Что касается опасности соседства с медведем, то можно лишь сказать, что летними ночами Маркус спал рядом с ним под тарантасом. Во время спектаклей мальчик не только заставлял медведя танцевать, но и читал отрывки из пьес Шекспира. Сердца шахтеров смягчались при виде коротконогого мальчугана, исполнявшего роль Отелло из «Макбета». Мужчины аплодировали, а женщины плакали.
В целом они влачили довольно нищенское существование, проводя жизнь в бесконечных скитаниях. Но в памяти Маркуса это время запечатлелось по-другому. Он рассказывал о приключениях труппы МММ (Мирно, Марта, Маркус) с улыбкой на губах. Это были его золотые годы. Так можно сказать о детстве любого человека. Но его рассказы отличались какой-то особой наивностью и полным отсутствием злопамятства.
Дети бедняков не менее счастливы, чем дети богачей. Они не тоскуют по благам, которые им неизвестны. Позднее, когда перед ними открывается несправедливость жизни, они могут стать озлобленными и мстительными существами или борцами за идею. С Маркусом этого не произошло. Казалось, все земные грехи промелькнули мимо него, не ранив его душу и не сделав его жестоким. Он рассказывал о своих невзгодах, но никого и никогда в них не винил. Лишь однажды, когда он вспоминал, как отец задал ему трепку, в его голосе прозвучали горькие нотки.

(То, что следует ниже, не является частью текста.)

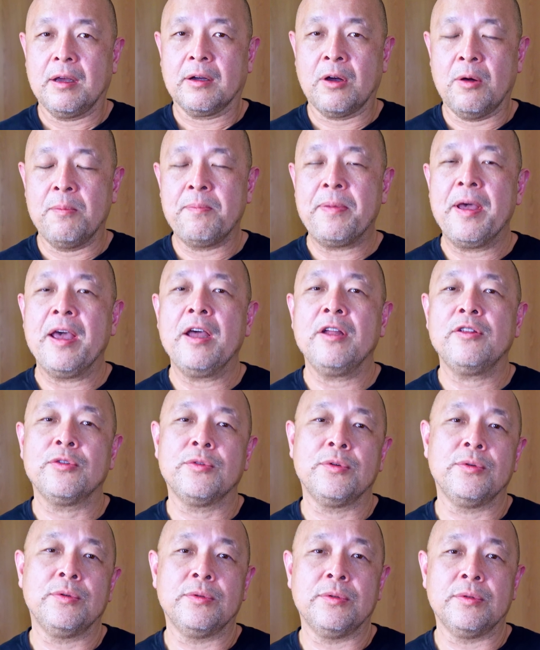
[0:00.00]
compared
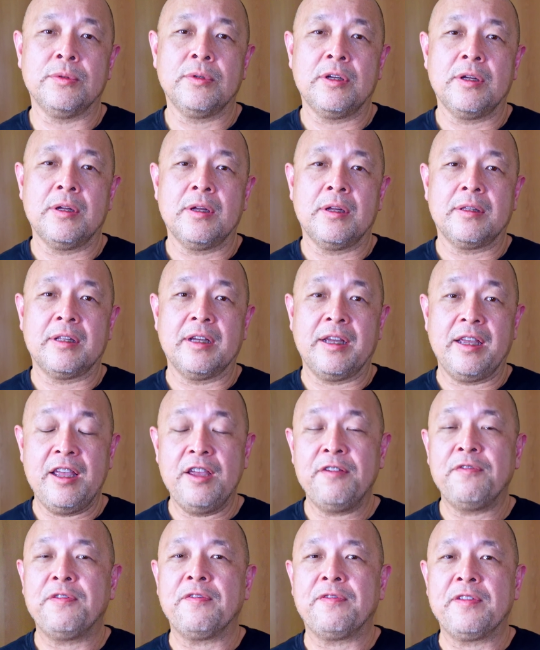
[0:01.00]
to the
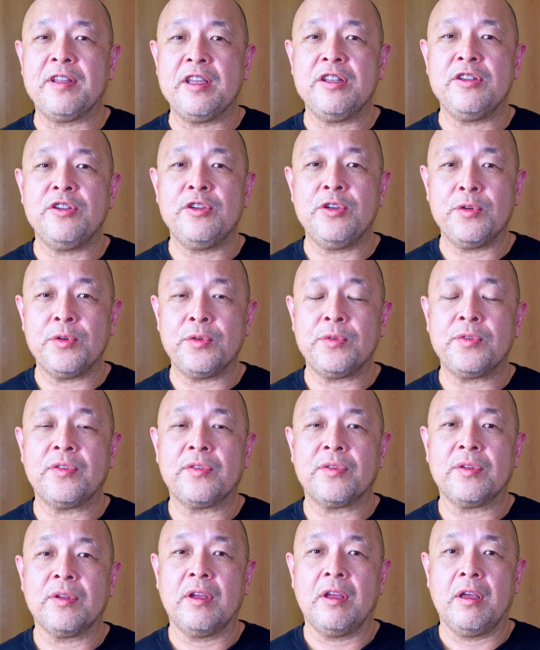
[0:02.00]
A15
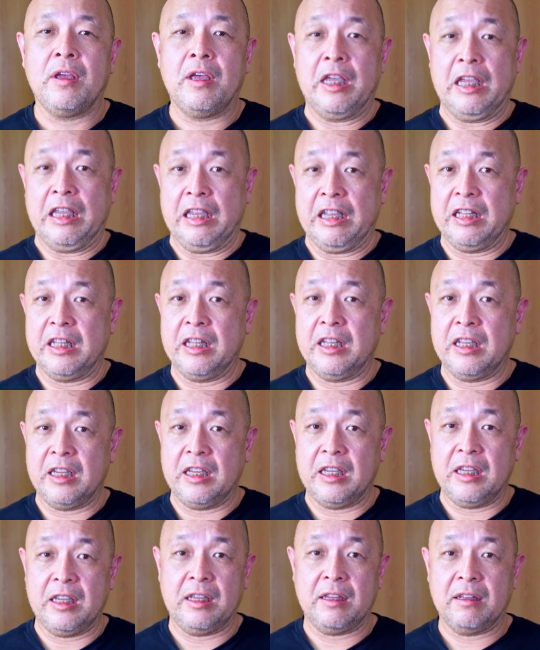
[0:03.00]
used in
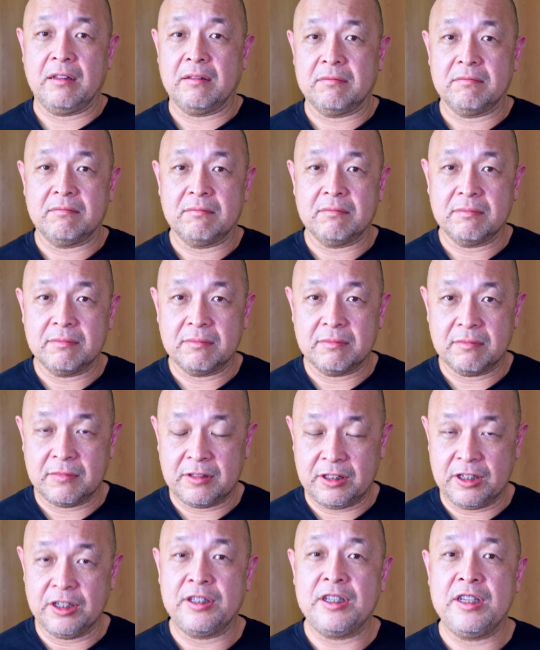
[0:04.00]
the
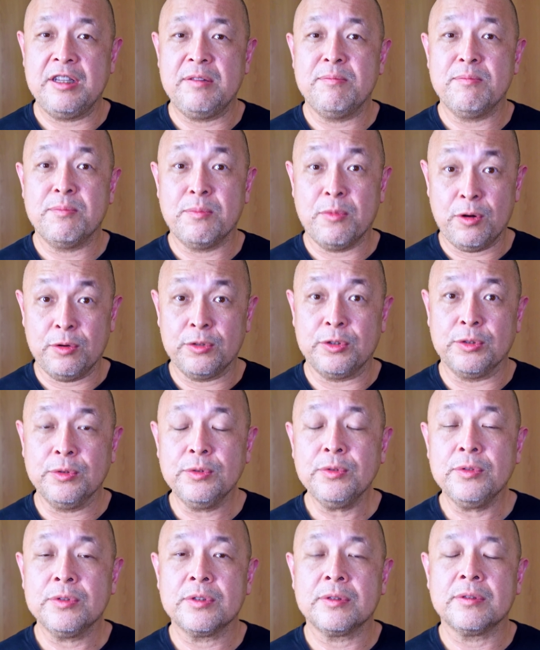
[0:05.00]
13
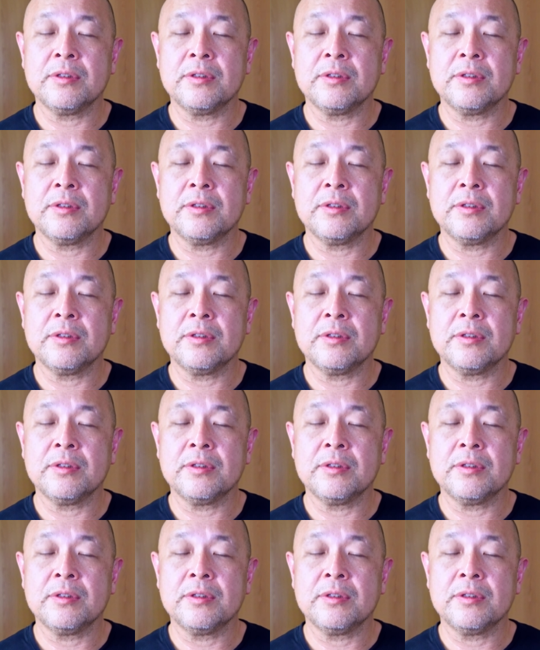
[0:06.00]
models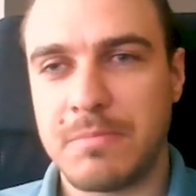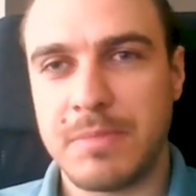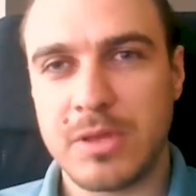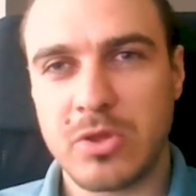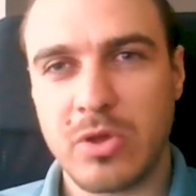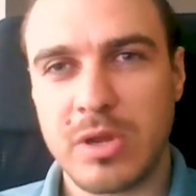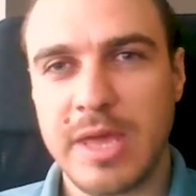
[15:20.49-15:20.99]

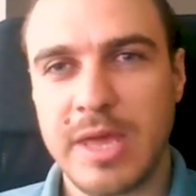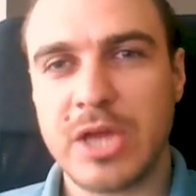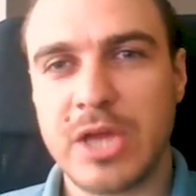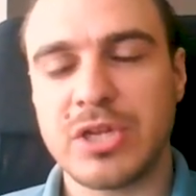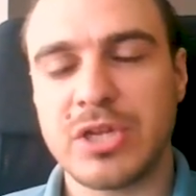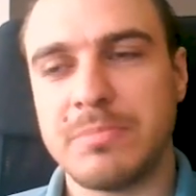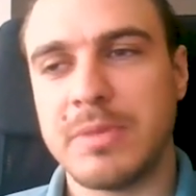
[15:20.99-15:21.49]
Bitcoin
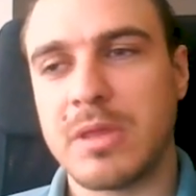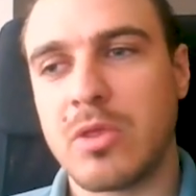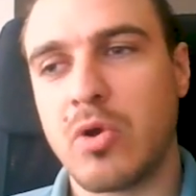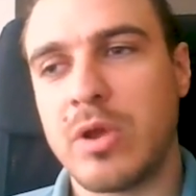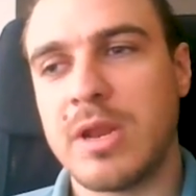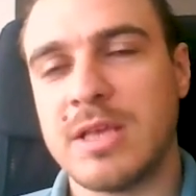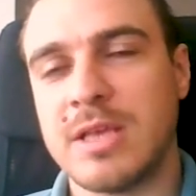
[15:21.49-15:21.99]
Cash and
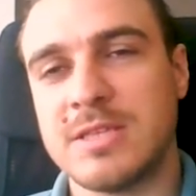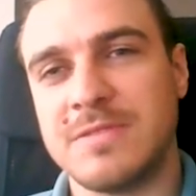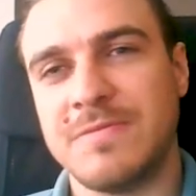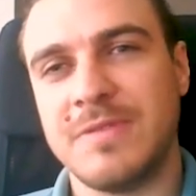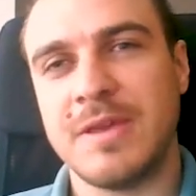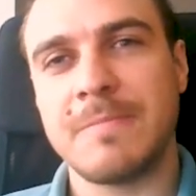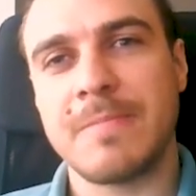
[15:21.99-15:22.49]
Bitcoin
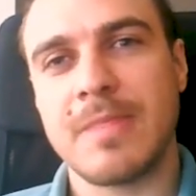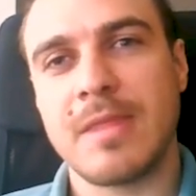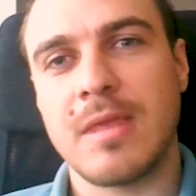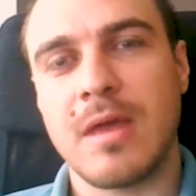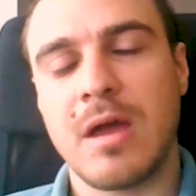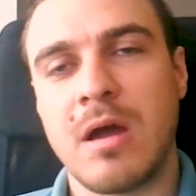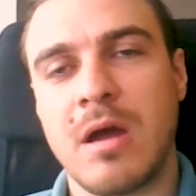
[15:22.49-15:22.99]
SV
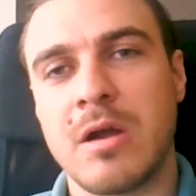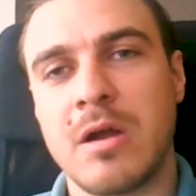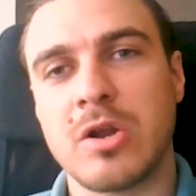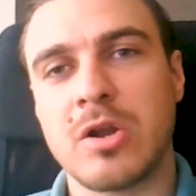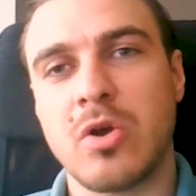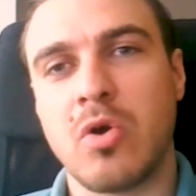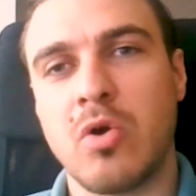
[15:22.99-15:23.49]

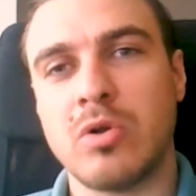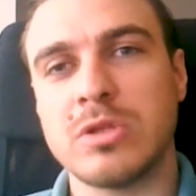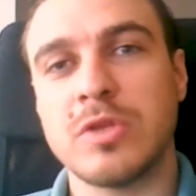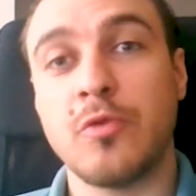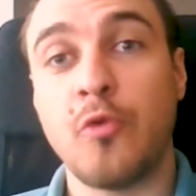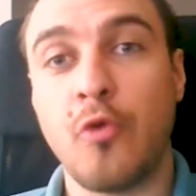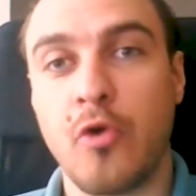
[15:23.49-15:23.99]
are
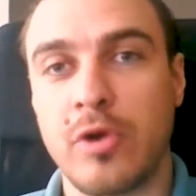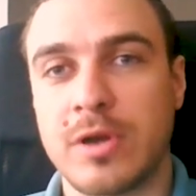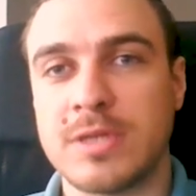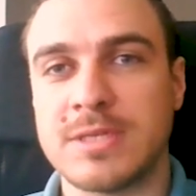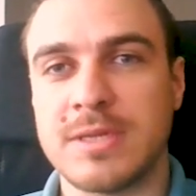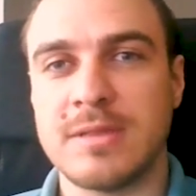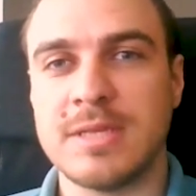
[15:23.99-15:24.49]
called
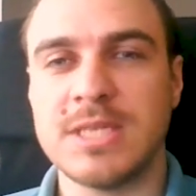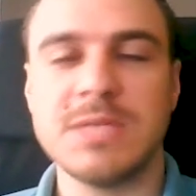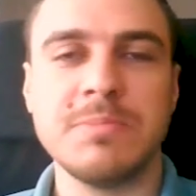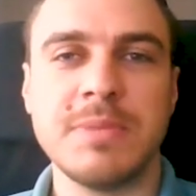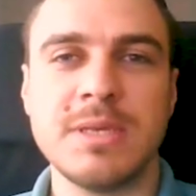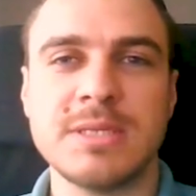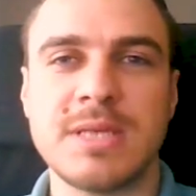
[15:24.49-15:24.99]
forks.
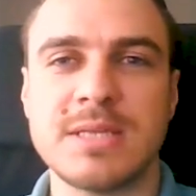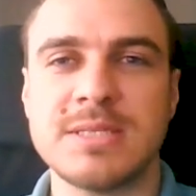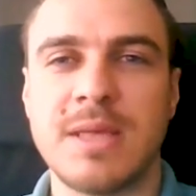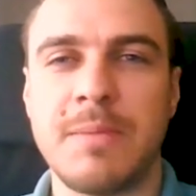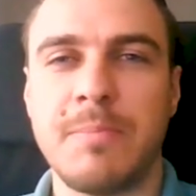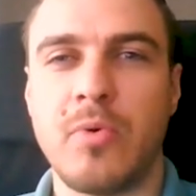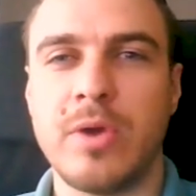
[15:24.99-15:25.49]
This means at
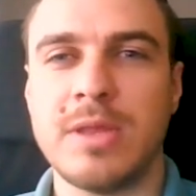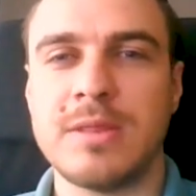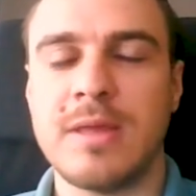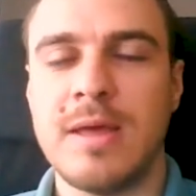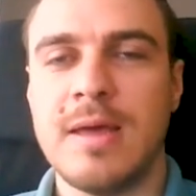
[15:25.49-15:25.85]
some point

В тот раз труппа остановилась недалеко от ничем не примечательного городишки. Дело было летом, и Мирно расположил свой тарантас под большим дубом. В свободные часы Маркус лазил по ветвям дерева, как обезьяна.
Его поражало, как нечто такое огромное и непоколебимое могло быть живым: ствол этого дерева могли обхватить три человека, взявшись за руки.
После нескольких представлений было решено отправиться дальше. Но Маркус не хотел уезжать, и в конце концов Мирно пришлось отлупить его как следует.
– Сам не знаю, почему я не желал слушаться отца, ведь этот дуб был обычным деревом, – сказал Маркус с легкой усмешкой.
Но мне казалось, я знал, что с ним произошло. Или догадывался об этом. Возможно, Маркусу пришелся по душе не столько сам дуб, сколько его корни. Быть может, это дерево пробудило в нем желание оседлой жизни. С какими-нибудь друзьями, кроме медведя Пепе. С прочной крышей над головой.
Я уже говорил, что жизнь человека такова, какой он сам себе ее представляет. К этому следовало бы добавить, что людям свойственно придавать то или иное значение лицам и событиям. После нашей беседы я перечитал свои записи и обнаружил, что из двух часов общения сорок пять минут Маркус посвятил рассказу о своей матери и более получаса – о Пепе. Остаток времени ушел на воспоминания об отце и о событиях семейной жизни – именно в таком порядке.
– Господа, ваше время истекло.
Сержант Длинная Спина произнес эти слова так, словно объявлял о часе смертной казни. Гарвей поднялся. До сего момента я не замечал, что цвет его одежды был неотличим от серого оттенка стен. Я тоже встал из-за стола.